Dataset items
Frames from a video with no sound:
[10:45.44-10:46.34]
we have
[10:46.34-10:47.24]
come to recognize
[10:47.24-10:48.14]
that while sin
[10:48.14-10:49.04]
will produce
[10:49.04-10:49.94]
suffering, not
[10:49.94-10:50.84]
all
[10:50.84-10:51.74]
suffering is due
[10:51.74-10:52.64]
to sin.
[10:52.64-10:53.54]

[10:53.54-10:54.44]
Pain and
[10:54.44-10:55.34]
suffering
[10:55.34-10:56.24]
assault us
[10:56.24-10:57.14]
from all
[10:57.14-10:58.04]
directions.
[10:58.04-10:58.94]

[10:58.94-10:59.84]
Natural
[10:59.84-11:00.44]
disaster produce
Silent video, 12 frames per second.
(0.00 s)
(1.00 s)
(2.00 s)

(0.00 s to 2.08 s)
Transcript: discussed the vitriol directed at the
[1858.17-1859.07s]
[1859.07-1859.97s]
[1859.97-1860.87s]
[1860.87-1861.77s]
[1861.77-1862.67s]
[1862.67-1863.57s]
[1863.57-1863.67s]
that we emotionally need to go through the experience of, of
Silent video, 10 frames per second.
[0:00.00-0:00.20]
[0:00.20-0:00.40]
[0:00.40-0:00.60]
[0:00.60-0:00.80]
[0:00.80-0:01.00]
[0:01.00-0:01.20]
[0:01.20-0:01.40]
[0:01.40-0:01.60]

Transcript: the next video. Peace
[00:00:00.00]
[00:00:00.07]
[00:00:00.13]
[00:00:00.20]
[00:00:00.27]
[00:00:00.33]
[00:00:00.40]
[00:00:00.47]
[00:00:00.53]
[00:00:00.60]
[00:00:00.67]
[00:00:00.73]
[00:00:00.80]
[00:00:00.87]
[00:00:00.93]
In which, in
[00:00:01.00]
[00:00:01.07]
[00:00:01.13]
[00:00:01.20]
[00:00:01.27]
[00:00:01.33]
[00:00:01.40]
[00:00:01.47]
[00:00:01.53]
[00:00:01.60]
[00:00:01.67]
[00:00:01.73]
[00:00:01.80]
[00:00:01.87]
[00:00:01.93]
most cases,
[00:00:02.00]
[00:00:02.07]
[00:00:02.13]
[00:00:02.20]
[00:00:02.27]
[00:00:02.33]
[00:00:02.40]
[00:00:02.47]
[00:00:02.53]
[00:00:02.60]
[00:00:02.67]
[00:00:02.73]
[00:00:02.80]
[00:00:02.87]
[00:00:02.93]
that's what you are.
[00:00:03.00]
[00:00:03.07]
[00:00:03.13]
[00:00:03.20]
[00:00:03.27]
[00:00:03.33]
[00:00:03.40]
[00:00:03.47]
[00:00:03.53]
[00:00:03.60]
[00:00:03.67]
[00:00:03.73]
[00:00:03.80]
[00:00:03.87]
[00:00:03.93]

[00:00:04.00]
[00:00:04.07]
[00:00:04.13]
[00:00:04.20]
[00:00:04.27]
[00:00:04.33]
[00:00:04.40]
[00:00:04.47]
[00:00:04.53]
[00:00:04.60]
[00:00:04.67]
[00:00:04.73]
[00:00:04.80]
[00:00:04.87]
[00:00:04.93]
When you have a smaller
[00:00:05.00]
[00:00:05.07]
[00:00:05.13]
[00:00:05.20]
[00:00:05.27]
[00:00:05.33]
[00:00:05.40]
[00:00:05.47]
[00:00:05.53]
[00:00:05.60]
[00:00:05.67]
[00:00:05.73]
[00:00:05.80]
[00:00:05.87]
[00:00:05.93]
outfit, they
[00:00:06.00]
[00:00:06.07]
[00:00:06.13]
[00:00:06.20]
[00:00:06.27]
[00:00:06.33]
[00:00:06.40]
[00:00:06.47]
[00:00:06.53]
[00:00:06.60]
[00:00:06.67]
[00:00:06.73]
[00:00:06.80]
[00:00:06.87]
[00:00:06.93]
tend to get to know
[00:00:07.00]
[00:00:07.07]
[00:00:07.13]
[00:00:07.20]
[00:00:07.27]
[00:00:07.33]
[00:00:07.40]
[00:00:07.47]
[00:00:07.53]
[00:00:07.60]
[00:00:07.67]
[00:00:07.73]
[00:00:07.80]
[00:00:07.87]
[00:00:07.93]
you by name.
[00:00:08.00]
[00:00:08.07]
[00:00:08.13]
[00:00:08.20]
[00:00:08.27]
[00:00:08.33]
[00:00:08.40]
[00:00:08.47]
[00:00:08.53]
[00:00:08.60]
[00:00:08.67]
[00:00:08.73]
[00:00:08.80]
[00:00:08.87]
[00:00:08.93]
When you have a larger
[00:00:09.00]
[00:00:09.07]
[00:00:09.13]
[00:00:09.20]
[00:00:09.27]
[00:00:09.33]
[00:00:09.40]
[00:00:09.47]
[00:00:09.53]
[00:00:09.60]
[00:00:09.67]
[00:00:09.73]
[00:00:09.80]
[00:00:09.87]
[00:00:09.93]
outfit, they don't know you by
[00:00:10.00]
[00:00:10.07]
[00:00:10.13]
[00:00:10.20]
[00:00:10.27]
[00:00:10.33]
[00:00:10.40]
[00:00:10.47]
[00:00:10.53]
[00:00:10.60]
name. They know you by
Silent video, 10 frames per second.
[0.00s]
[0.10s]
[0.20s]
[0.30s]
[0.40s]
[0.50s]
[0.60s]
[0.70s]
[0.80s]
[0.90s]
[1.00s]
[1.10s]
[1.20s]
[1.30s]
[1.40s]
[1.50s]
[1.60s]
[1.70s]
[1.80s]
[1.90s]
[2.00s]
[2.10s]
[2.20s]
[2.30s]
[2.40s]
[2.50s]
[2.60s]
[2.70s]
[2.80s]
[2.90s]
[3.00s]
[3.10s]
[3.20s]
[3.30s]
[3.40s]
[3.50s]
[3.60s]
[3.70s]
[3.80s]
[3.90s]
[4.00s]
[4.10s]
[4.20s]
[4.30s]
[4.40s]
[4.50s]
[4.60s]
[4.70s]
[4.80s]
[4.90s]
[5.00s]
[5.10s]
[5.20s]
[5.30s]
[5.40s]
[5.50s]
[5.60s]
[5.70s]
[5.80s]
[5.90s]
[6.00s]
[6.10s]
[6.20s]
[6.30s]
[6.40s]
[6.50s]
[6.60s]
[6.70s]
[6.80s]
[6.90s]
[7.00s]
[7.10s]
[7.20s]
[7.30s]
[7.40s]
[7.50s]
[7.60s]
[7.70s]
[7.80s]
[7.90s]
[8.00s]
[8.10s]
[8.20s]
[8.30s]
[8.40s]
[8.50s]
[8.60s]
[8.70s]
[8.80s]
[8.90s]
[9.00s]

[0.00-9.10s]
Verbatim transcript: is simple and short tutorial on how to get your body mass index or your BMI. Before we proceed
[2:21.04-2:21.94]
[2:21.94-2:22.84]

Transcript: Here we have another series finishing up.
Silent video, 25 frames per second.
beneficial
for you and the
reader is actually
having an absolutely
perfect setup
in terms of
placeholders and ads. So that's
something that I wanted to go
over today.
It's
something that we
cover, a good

* [Problem to work on] The data above must be restated word for word.

* [Answer space]
Frames from a video with no sound:
[10:45.44-10:46.34]
we have
[10:46.34-10:47.24]
come to recognize
[10:47.24-10:48.14]
that while sin
[10:48.14-10:49.04]
will produce
[10:49.04-10:49.94]
suffering, not
[10:49.94-10:50.84]
all
[10:50.84-10:51.74]
suffering is due
[10:51.74-10:52.64]
to sin.
[10:52.64-10:53.54]

[10:53.54-10:54.44]
Pain and
[10:54.44-10:55.34]
suffering
[10:55.34-10:56.24]
assault us
[10:56.24-10:57.14]
from all
[10:57.14-10:58.04]
directions.
[10:58.04-10:58.94]

[10:58.94-10:59.84]
Natural
[10:59.84-11:00.44]
disaster produce
Silent video, 12 frames per second.
(0.00 s)
(1.00 s)
(2.00 s)

(0.00 s to 2.08 s)
Transcript: discussed the vitriol directed at the
[1858.17-1859.07s]
[1859.07-1859.97s]
[1859.97-1860.87s]
[1860.87-1861.77s]
[1861.77-1862.67s]
[1862.67-1863.57s]
[1863.57-1863.67s]
that we emotionally need to go through the experience of, of
Silent video, 10 frames per second.
[0:00.00-0:00.20]
[0:00.20-0:00.40]
[0:00.40-0:00.60]
[0:00.60-0:00.80]
[0:00.80-0:01.00]
[0:01.00-0:01.20]
[0:01.20-0:01.40]
[0:01.40-0:01.60]

Transcript: the next video. Peace
[00:00:00.00]
[00:00:00.07]
[00:00:00.13]
[00:00:00.20]
[00:00:00.27]
[00:00:00.33]
[00:00:00.40]
[00:00:00.47]
[00:00:00.53]
[00:00:00.60]
[00:00:00.67]
[00:00:00.73]
[00:00:00.80]
[00:00:00.87]
[00:00:00.93]
In which, in
[00:00:01.00]
[00:00:01.07]
[00:00:01.13]
[00:00:01.20]
[00:00:01.27]
[00:00:01.33]
[00:00:01.40]
[00:00:01.47]
[00:00:01.53]
[00:00:01.60]
[00:00:01.67]
[00:00:01.73]
[00:00:01.80]
[00:00:01.87]
[00:00:01.93]
most cases,
[00:00:02.00]
[00:00:02.07]
[00:00:02.13]
[00:00:02.20]
[00:00:02.27]
[00:00:02.33]
[00:00:02.40]
[00:00:02.47]
[00:00:02.53]
[00:00:02.60]
[00:00:02.67]
[00:00:02.73]
[00:00:02.80]
[00:00:02.87]
[00:00:02.93]
that's what you are.
[00:00:03.00]
[00:00:03.07]
[00:00:03.13]
[00:00:03.20]
[00:00:03.27]
[00:00:03.33]
[00:00:03.40]
[00:00:03.47]
[00:00:03.53]
[00:00:03.60]
[00:00:03.67]
[00:00:03.73]
[00:00:03.80]
[00:00:03.87]
[00:00:03.93]

[00:00:04.00]
[00:00:04.07]
[00:00:04.13]
[00:00:04.20]
[00:00:04.27]
[00:00:04.33]
[00:00:04.40]
[00:00:04.47]
[00:00:04.53]
[00:00:04.60]
[00:00:04.67]
[00:00:04.73]
[00:00:04.80]
[00:00:04.87]
[00:00:04.93]
When you have a smaller
[00:00:05.00]
[00:00:05.07]
[00:00:05.13]
[00:00:05.20]
[00:00:05.27]
[00:00:05.33]
[00:00:05.40]
[00:00:05.47]
[00:00:05.53]
[00:00:05.60]
[00:00:05.67]
[00:00:05.73]
[00:00:05.80]
[00:00:05.87]
[00:00:05.93]
outfit, they
[00:00:06.00]
[00:00:06.07]
[00:00:06.13]
[00:00:06.20]
[00:00:06.27]
[00:00:06.33]
[00:00:06.40]
[00:00:06.47]
[00:00:06.53]
[00:00:06.60]
[00:00:06.67]
[00:00:06.73]
[00:00:06.80]
[00:00:06.87]
[00:00:06.93]
tend to get to know
[00:00:07.00]
[00:00:07.07]
[00:00:07.13]
[00:00:07.20]
[00:00:07.27]
[00:00:07.33]
[00:00:07.40]
[00:00:07.47]
[00:00:07.53]
[00:00:07.60]
[00:00:07.67]
[00:00:07.73]
[00:00:07.80]
[00:00:07.87]
[00:00:07.93]
you by name.
[00:00:08.00]
[00:00:08.07]
[00:00:08.13]
[00:00:08.20]
[00:00:08.27]
[00:00:08.33]
[00:00:08.40]
[00:00:08.47]
[00:00:08.53]
[00:00:08.60]
[00:00:08.67]
[00:00:08.73]
[00:00:08.80]
[00:00:08.87]
[00:00:08.93]
When you have a larger
[00:00:09.00]
[00:00:09.07]
[00:00:09.13]
[00:00:09.20]
[00:00:09.27]
[00:00:09.33]
[00:00:09.40]
[00:00:09.47]
[00:00:09.53]
[00:00:09.60]
[00:00:09.67]
[00:00:09.73]
[00:00:09.80]
[00:00:09.87]
[00:00:09.93]
outfit, they don't know you by
[00:00:10.00]
[00:00:10.07]
[00:00:10.13]
[00:00:10.20]
[00:00:10.27]
[00:00:10.33]
[00:00:10.40]
[00:00:10.47]
[00:00:10.53]
[00:00:10.60]
name. They know you by
Silent video, 10 frames per second.
[0.00s]
[0.10s]
[0.20s]
[0.30s]
[0.40s]
[0.50s]
[0.60s]
[0.70s]
[0.80s]
[0.90s]
[1.00s]
[1.10s]
[1.20s]
[1.30s]
[1.40s]
[1.50s]
[1.60s]
[1.70s]
[1.80s]
[1.90s]
[2.00s]
[2.10s]
[2.20s]
[2.30s]
[2.40s]
[2.50s]
[2.60s]
[2.70s]
[2.80s]
[2.90s]
[3.00s]
[3.10s]
[3.20s]
[3.30s]
[3.40s]
[3.50s]
[3.60s]
[3.70s]
[3.80s]
[3.90s]
[4.00s]
[4.10s]
[4.20s]
[4.30s]
[4.40s]
[4.50s]
[4.60s]
[4.70s]
[4.80s]
[4.90s]
[5.00s]
[5.10s]
[5.20s]
[5.30s]
[5.40s]
[5.50s]
[5.60s]
[5.70s]
[5.80s]
[5.90s]
[6.00s]
[6.10s]
[6.20s]
[6.30s]
[6.40s]
[6.50s]
[6.60s]
[6.70s]
[6.80s]
[6.90s]
[7.00s]
[7.10s]
[7.20s]
[7.30s]
[7.40s]
[7.50s]
[7.60s]
[7.70s]
[7.80s]
[7.90s]
[8.00s]
[8.10s]
[8.20s]
[8.30s]
[8.40s]
[8.50s]
[8.60s]
[8.70s]
[8.80s]
[8.90s]
[9.00s]

[0.00-9.10s]
Verbatim transcript: is simple and short tutorial on how to get your body mass index or your BMI. Before we proceed
[2:21.04-2:21.94]
[2:21.94-2:22.84]

Transcript: Here we have another series finishing up.
Silent video, 25 frames per second.
beneficial
for you and the
reader is actually
having an absolutely
perfect setup
in terms of
placeholders and ads. So that's
something that I wanted to go
over today.
It's
something that we
cover, a good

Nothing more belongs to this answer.